= Suibne Menn =

Suibne Menn (or Suibne mac Fiachnai, "Suibne the Stammerer, son of Fiachnae"; died AD 628) was an Irish king who is counted as a High King of Ireland.

Suibne belonged to the junior branch of the Cenél nEógain kindred of the northern Uí Néill, the Cenél Feredaig, named for his grandfather Feredach, a great-grandson of Niall of the Nine Hostages. The kingship of Cenél nEógain had been dominated by the Cenél maic Ercae, descendants of Feradach's brother Muirchertach mac Ercae. Neither Suibne's father Fiachnae, nor his grandfather, had been kings of Cenél nEógain.

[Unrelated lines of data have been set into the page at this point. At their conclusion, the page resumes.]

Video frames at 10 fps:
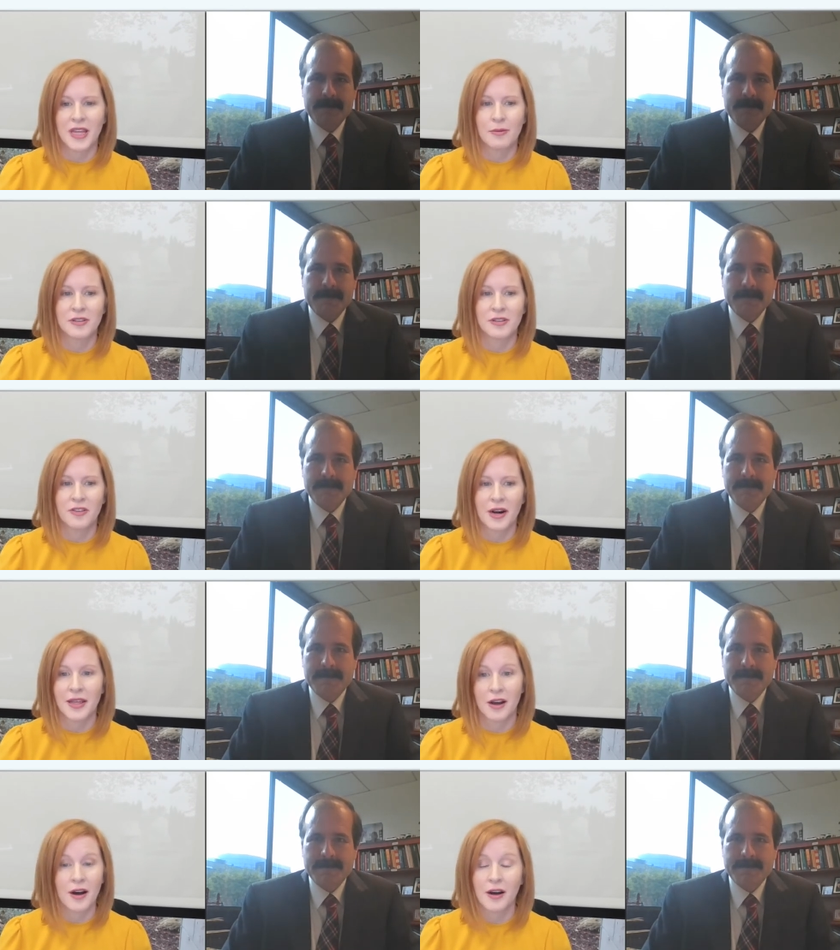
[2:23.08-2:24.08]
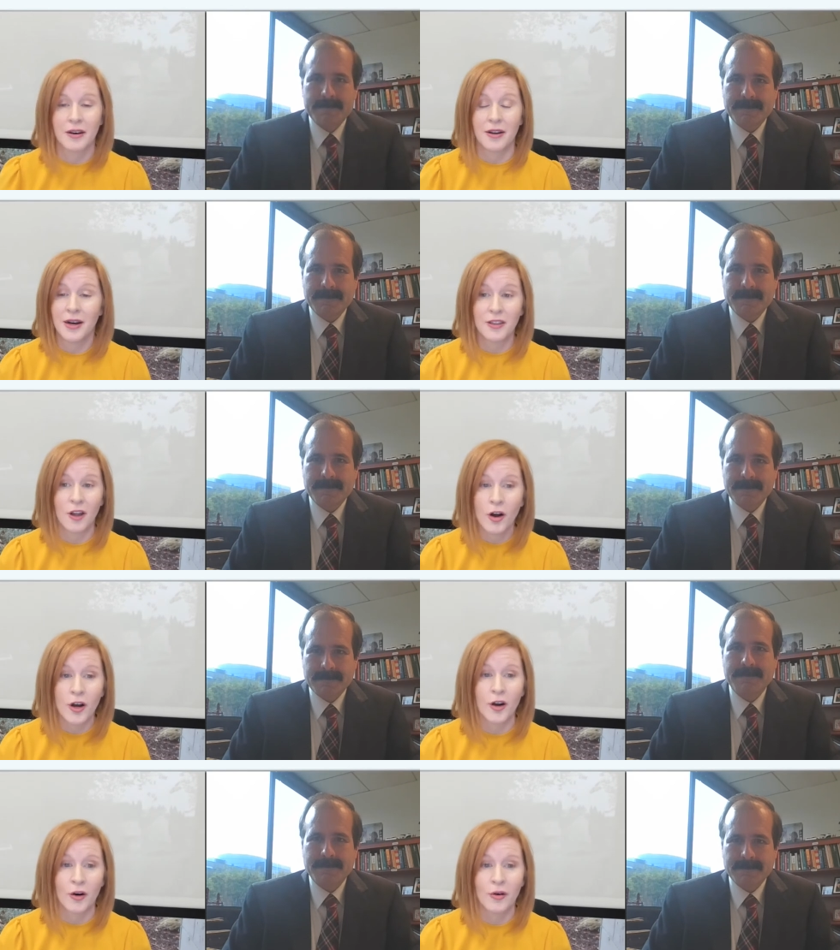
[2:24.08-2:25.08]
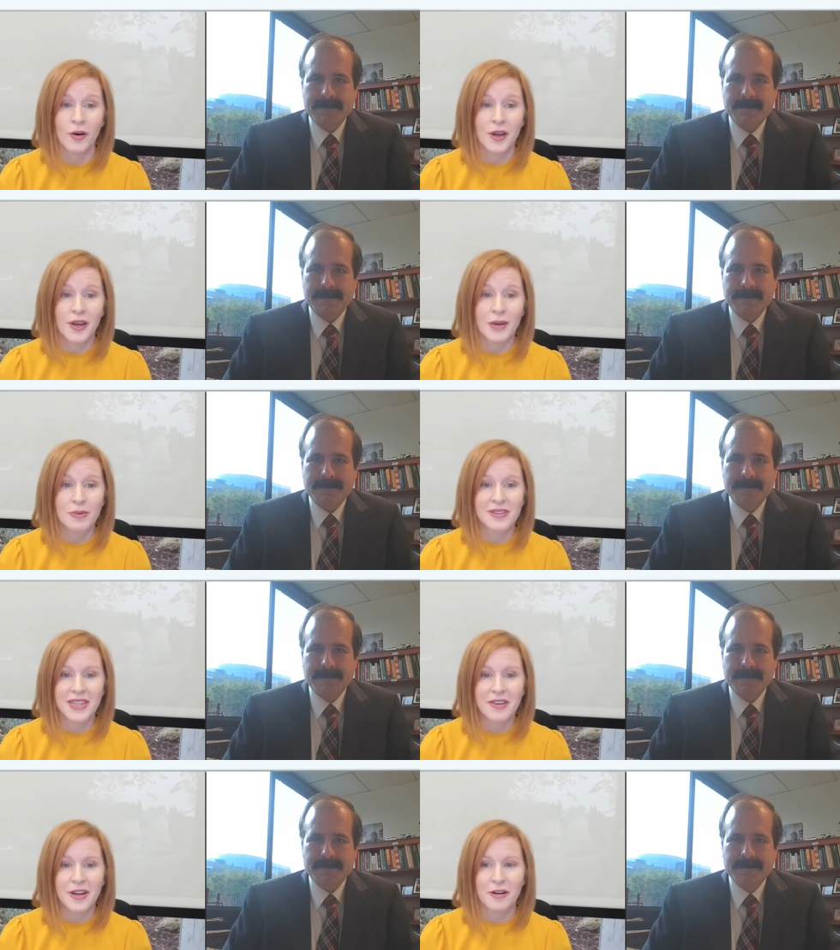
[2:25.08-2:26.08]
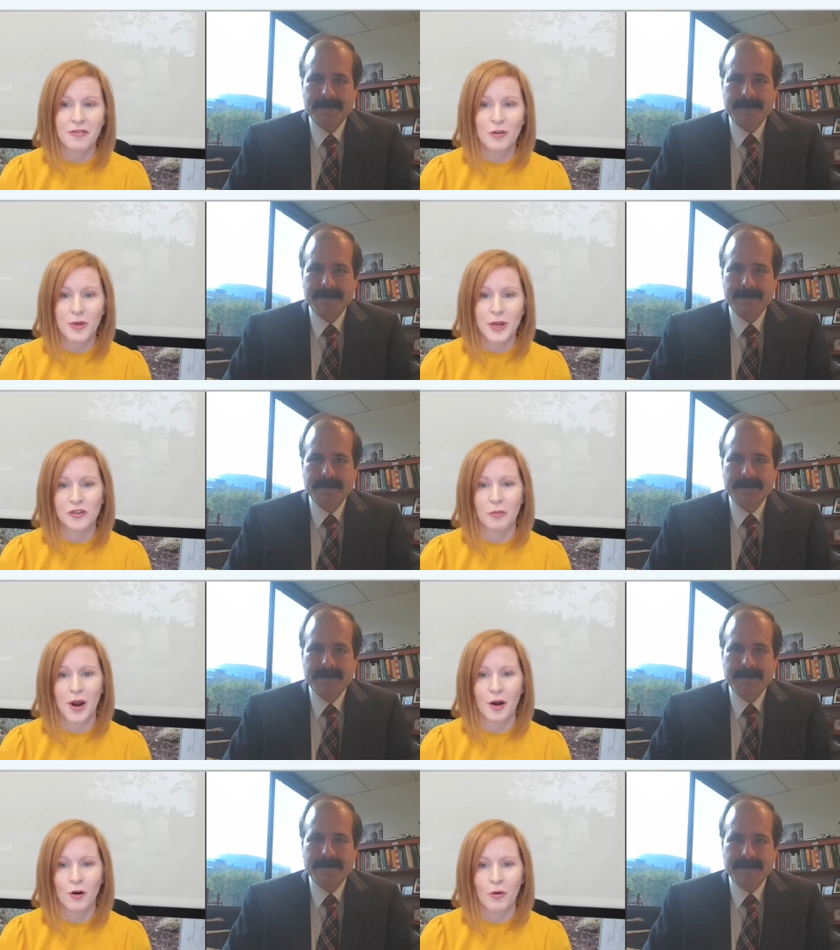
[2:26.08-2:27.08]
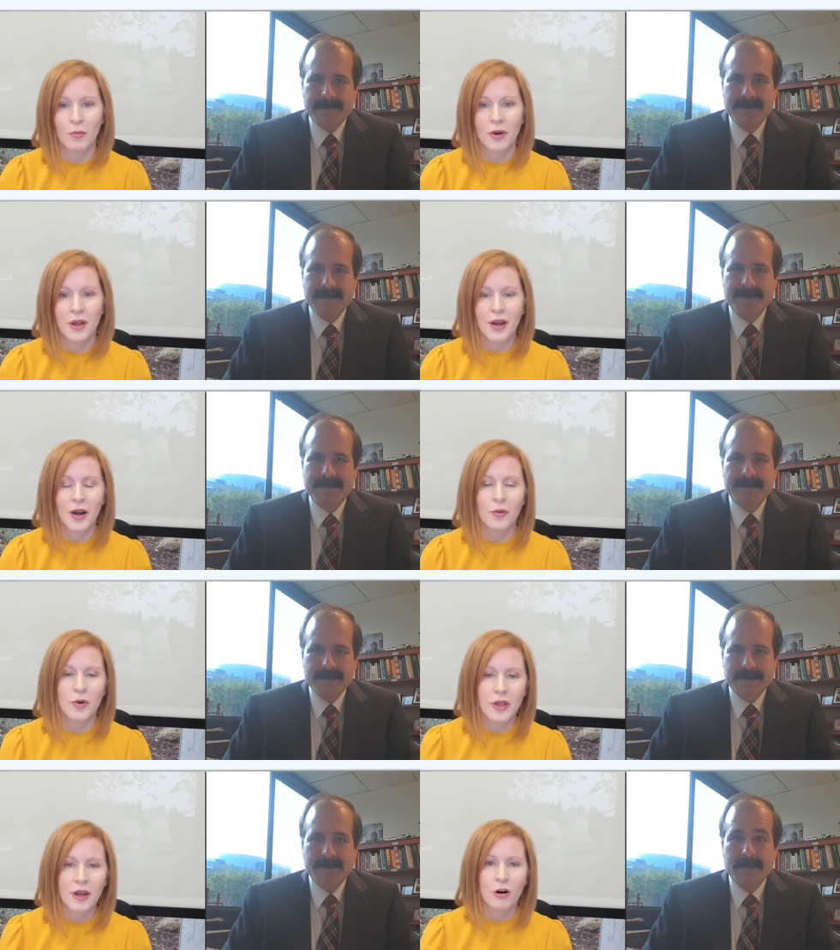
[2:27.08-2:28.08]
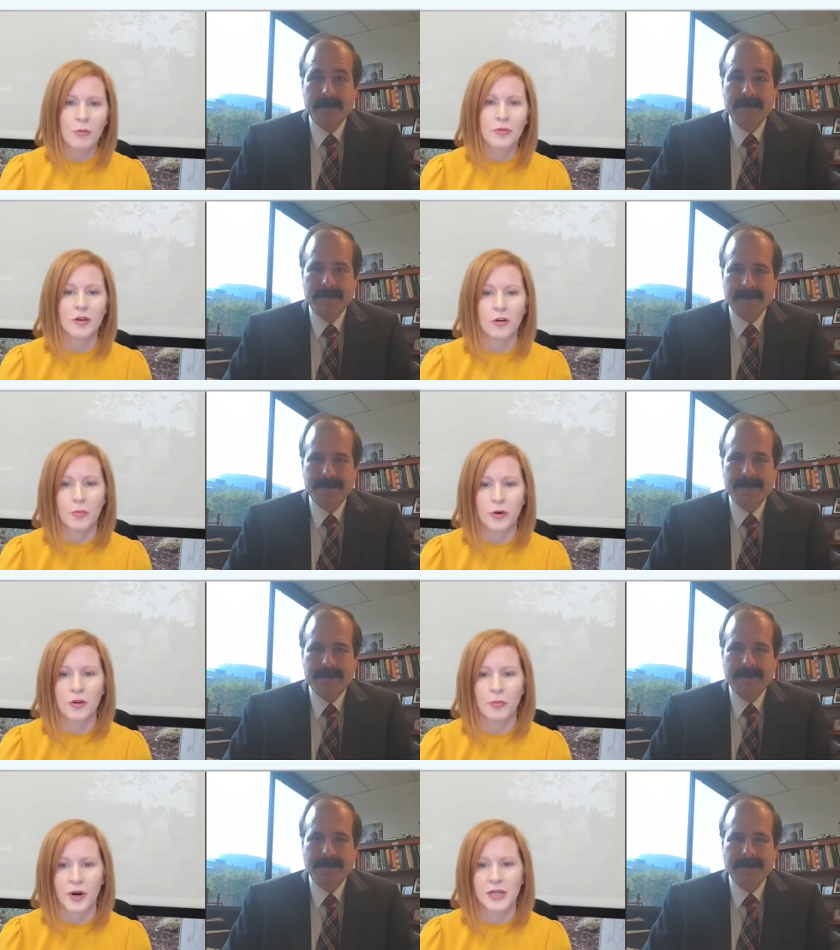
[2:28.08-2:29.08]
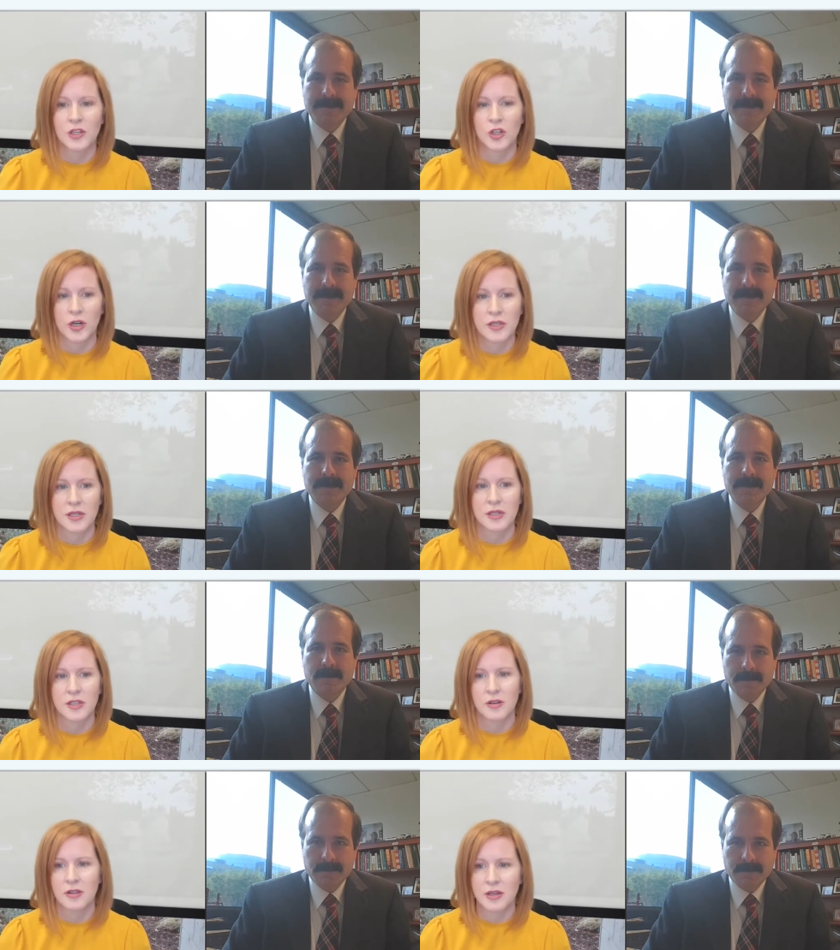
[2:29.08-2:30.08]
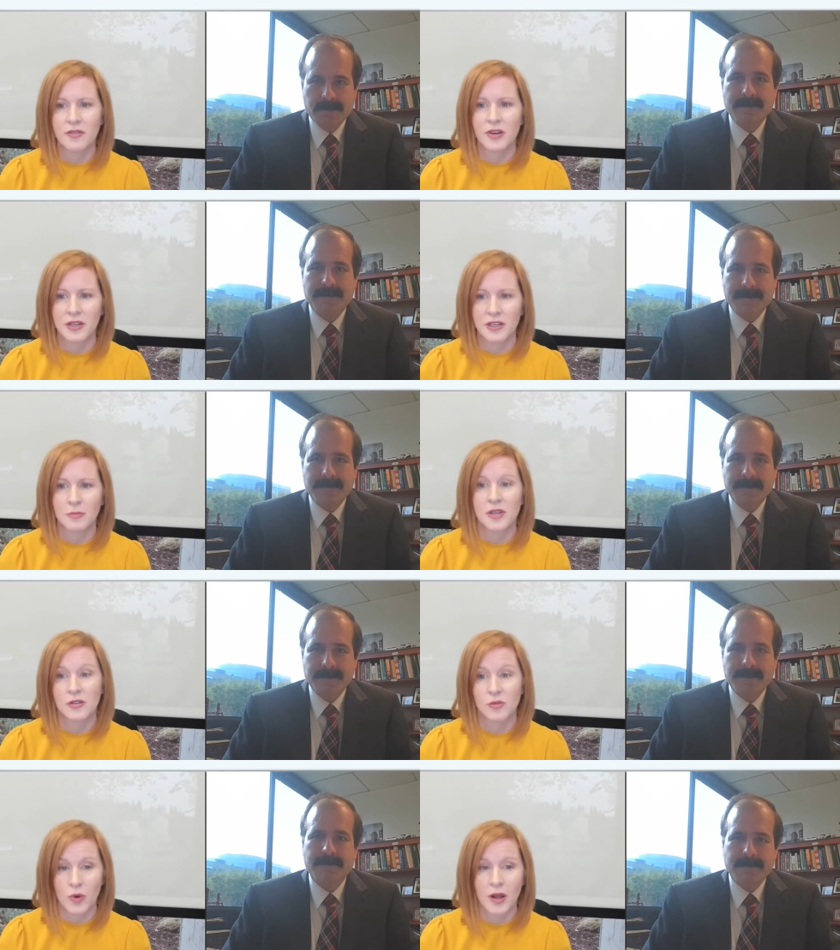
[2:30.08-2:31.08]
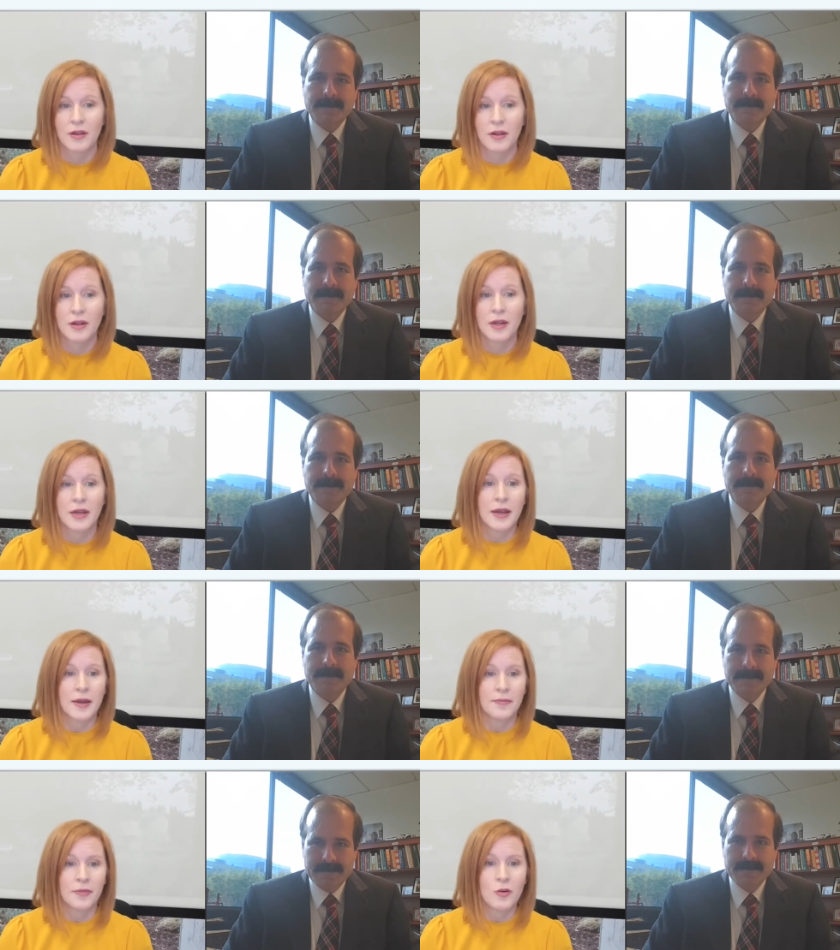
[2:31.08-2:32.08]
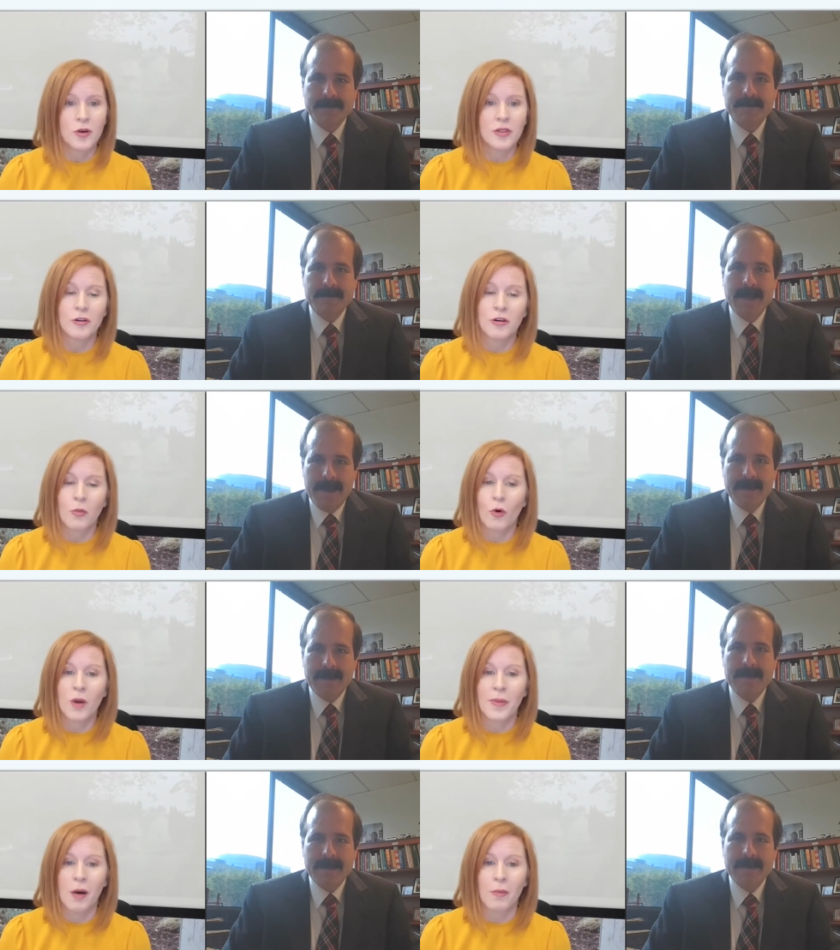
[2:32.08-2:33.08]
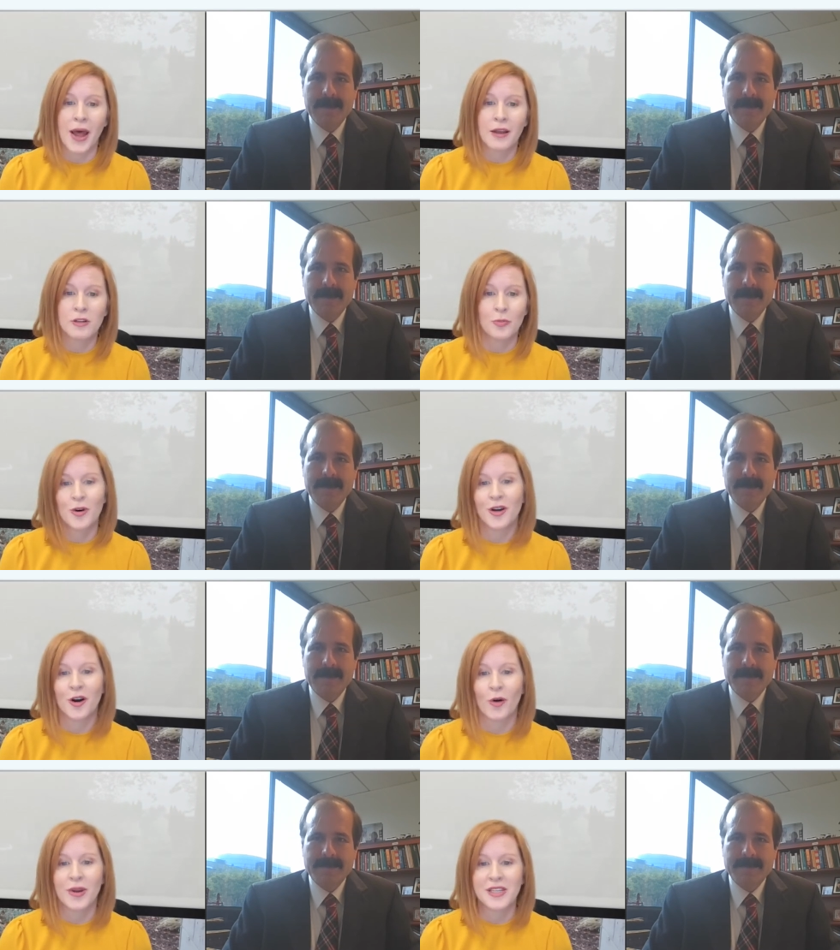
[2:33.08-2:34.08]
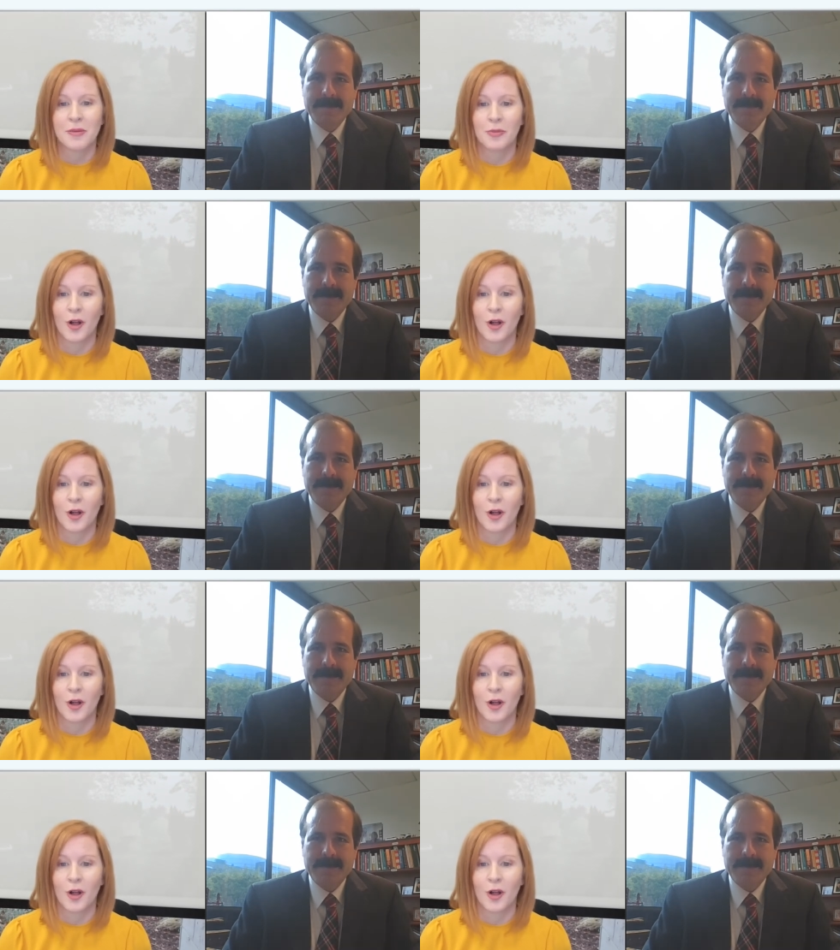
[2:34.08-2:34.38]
Speaker 1: finally caught not long ago, he was living a few minutes from my home. I really hope that your book brings justice to these victims as well. You can learn more about Michael's book in our recent blog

Áed Uaridnach of the Cenél maic Ercae died in 612, and the kingship of the Uí Néill passed to the rival northern Cenél Conaill in the person of Máel Coba mac Áedo. Máel Coba was killed by Suibne in 615, apparently in the midlands of Ireland, whereupon Suibne took power. It is suggested that Suibne Menn's control of the kingship rested on an alliance with another minor Uí Néill kindred, the southern Clann Cholmáin. According to the Irish annals, Óengus, head of Clann Cholmáin, was High King at his death in 621, so that Suibne may have granted Óengus the kingship before assuming it himself.

In 628 Máel Coba's brother Domnall attacked Suibne, but was defeated and fled. Suibne, however, was killed later that year by the king of Ulster, Congal Cáech, who installed himself as High King. Charles-Edwards supposes that this surprising outcome was achieved "perhaps by some form of surprise attack".

Although the Cenél nEógain did not again hold the High Kingship until the 8th century, his descendants, and not the rival Cenél maic Ercae, held the kingship of Cenél nEógain until the death of his great-grandson Fland mac Máele Tuile c. 700.